I was lucky enough to be able to share an hour or so socializing with my friends in one of our backyards. Not mine, because it’s still an ugly mess and I only have two chairs. Of course the main topic was C-19.

I am the first person to admit that — like most other people — I represent my version of normal humanity. I am at least as self-referential as anyone else, if not more. I live alone. I make all my own decisions. I almost never consult anyone. I don’t know how I got this way, but that doesn’t really matter because here I am. I’m never obliged to have a difference of opinion with anyone, and, if I do, I usually just step back and try to figure out what’s really going on. That can take days, months, or more. I’m grateful for friends to whom my friendship is valuable enough that they find me and talk things over. I’m not good at that; thank goodness other people are.

But I’ve also noticed that people — me included — seek validation of a certain kind from each other. We want to know that what we’re doing is OK with other people. I guess that’s what’s meant when people say humans are social animals. So, in the conversations this morning the question of vaccinations came up, first the flu shot, then the (hopefully) future vaccine for C-19.

I personally believe vaccinations are a good idea. Given the choice between getting sick from an illness and not getting sick I think any sane person is going to choose not getting sick. I’m wrong there, of course. Lots of people don’t get vaccinations and some have legitimate (in my opinion) reasons. Mainly my strategy with this whole debate is, “Do what you want. Really this isn’t any of my business. It’s your decision to make.” Do I actually believe that? No, I don’t. I just know that disputing this with anyone is a waste of time. It’s impossible to argue beliefs or personal taste. Those things are not rational and all the evidence in the world cannot alter them.
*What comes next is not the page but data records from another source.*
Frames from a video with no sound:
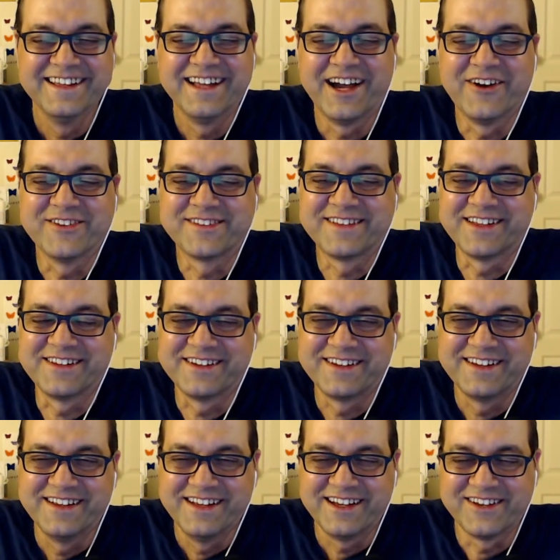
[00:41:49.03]
I
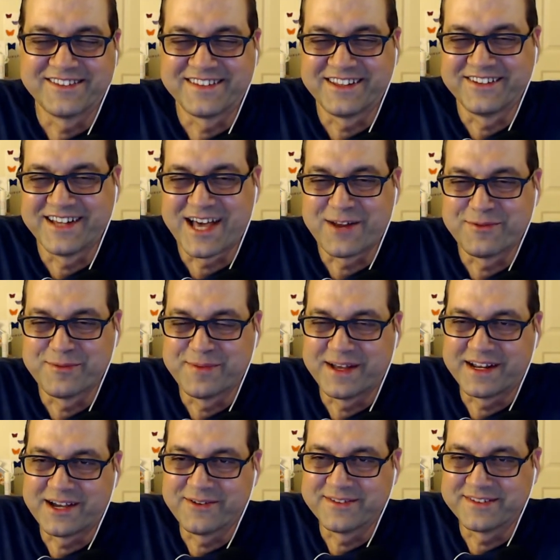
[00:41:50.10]
was telling Adam
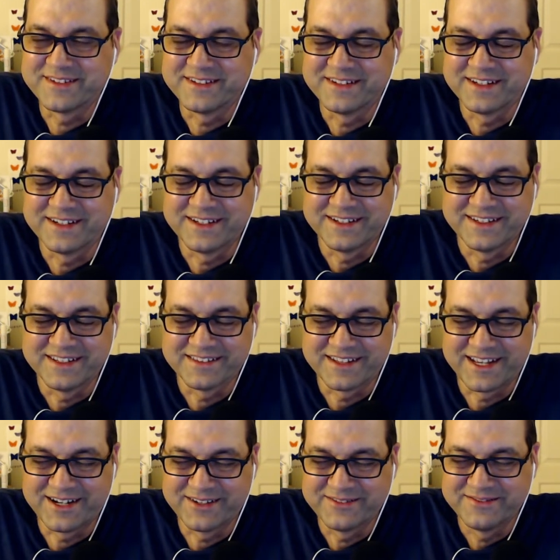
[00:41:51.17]
about I was in
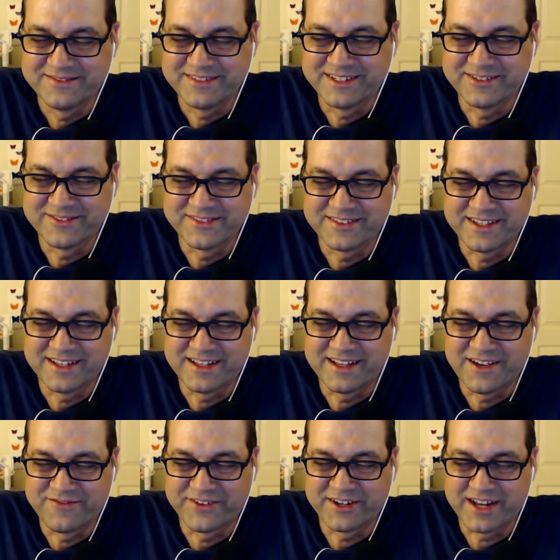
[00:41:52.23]
Atlanta, and I
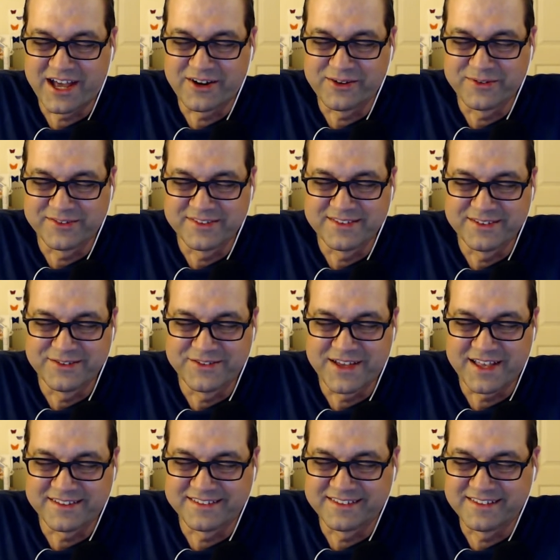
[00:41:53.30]
figured out it was in
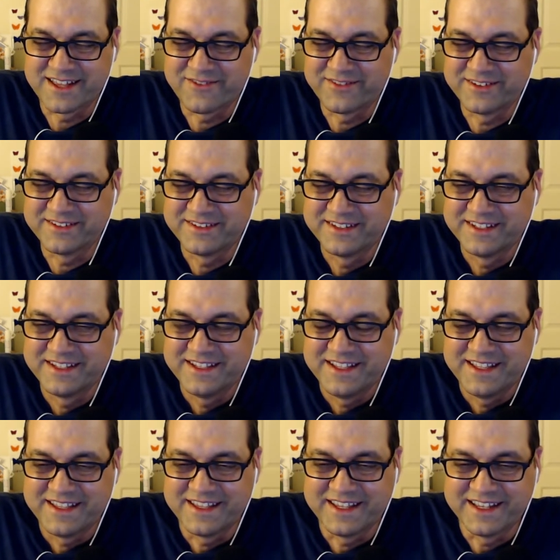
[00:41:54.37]
2011,
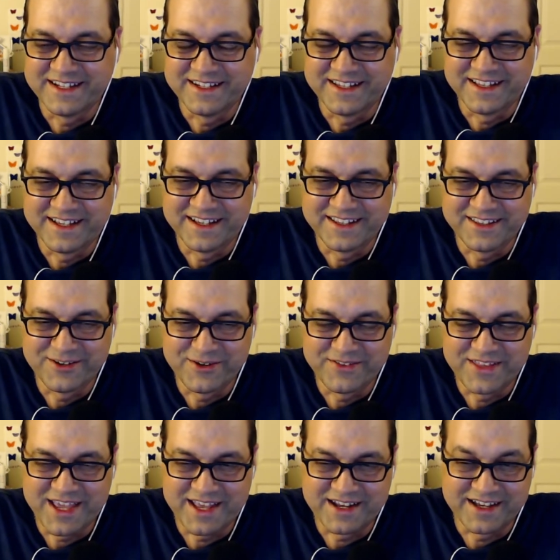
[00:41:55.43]
and
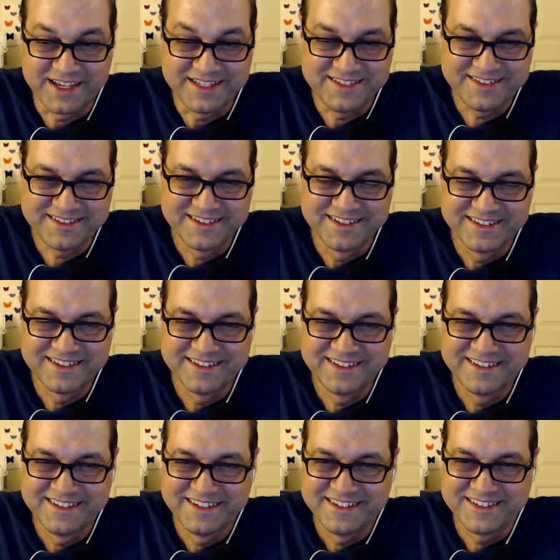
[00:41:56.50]
they had ice,
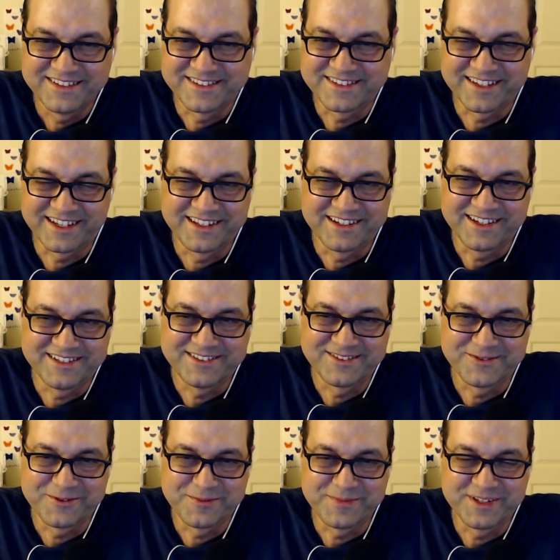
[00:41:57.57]
just like an ice
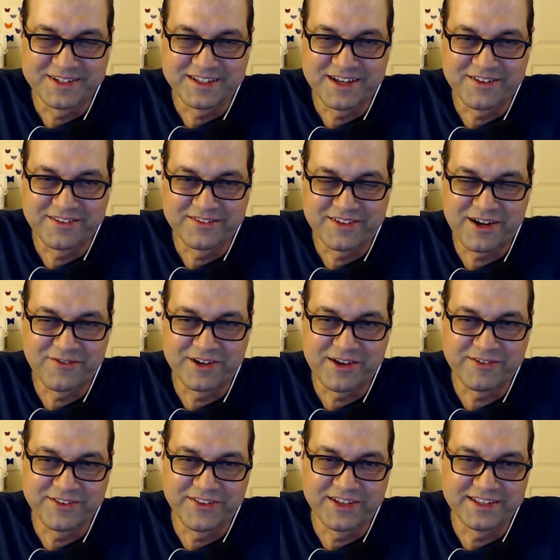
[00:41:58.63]
storm that covered
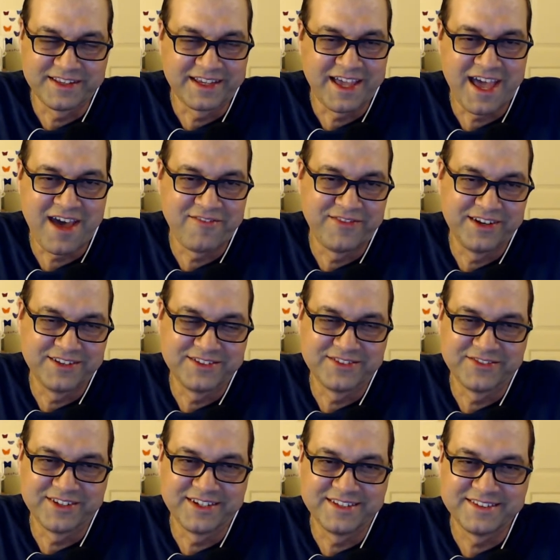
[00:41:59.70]
everything in like a half an inch
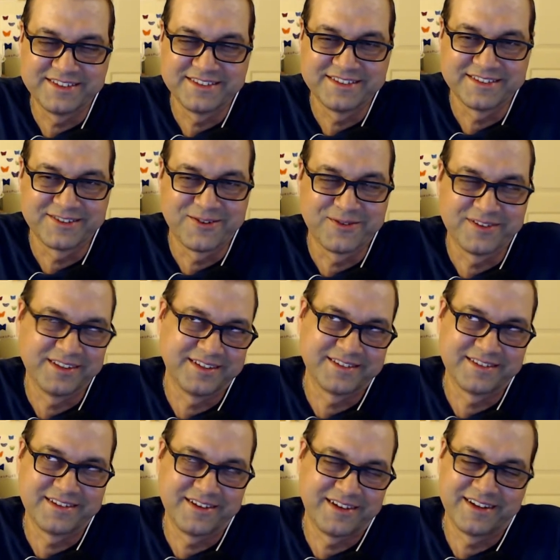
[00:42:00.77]
of ice, or at least
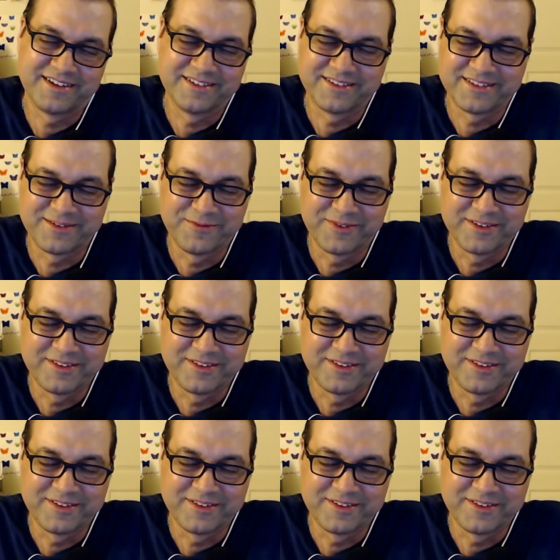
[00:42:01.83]
no, I don't know,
That doesn’t stop people from trying to persuade me and/or justify their decision hoping I will say something supportive or approving — or even agree. People feel consensus is important. I’ve learned over the years that for some people consensus is more important than facts. It was something I had to teach when I taught critical thinking, that is that consensus is comfortable, but might be delusion.

A conversation like this emerged this morning. For me, there’s no debate. First there’s the I’d rather not get sick argument. The ONE year I didn’t get a flu shot was the H1N1 year, and I was deathly ill for two weeks. Second, I have an autoimmune condition that affects my lungs so I’m afraid C-19 could do a number on me. Third, I don’t want to be a carrier around people who might not be able — because of their very compromised immune systems — to take any vaccine.

And my poor little brain got hung up on that third argument and I realized that is something legitimate to dispute. You get a flu vaccination so the person in front of you in line at Safeway who’s on chemotherapy is just a little bit safer. Same thing — for me — when the C-19 vaccine miraculously appears. No, I don’t want to get sick. But it isn’t just me. My immunities make the world a little safer for others.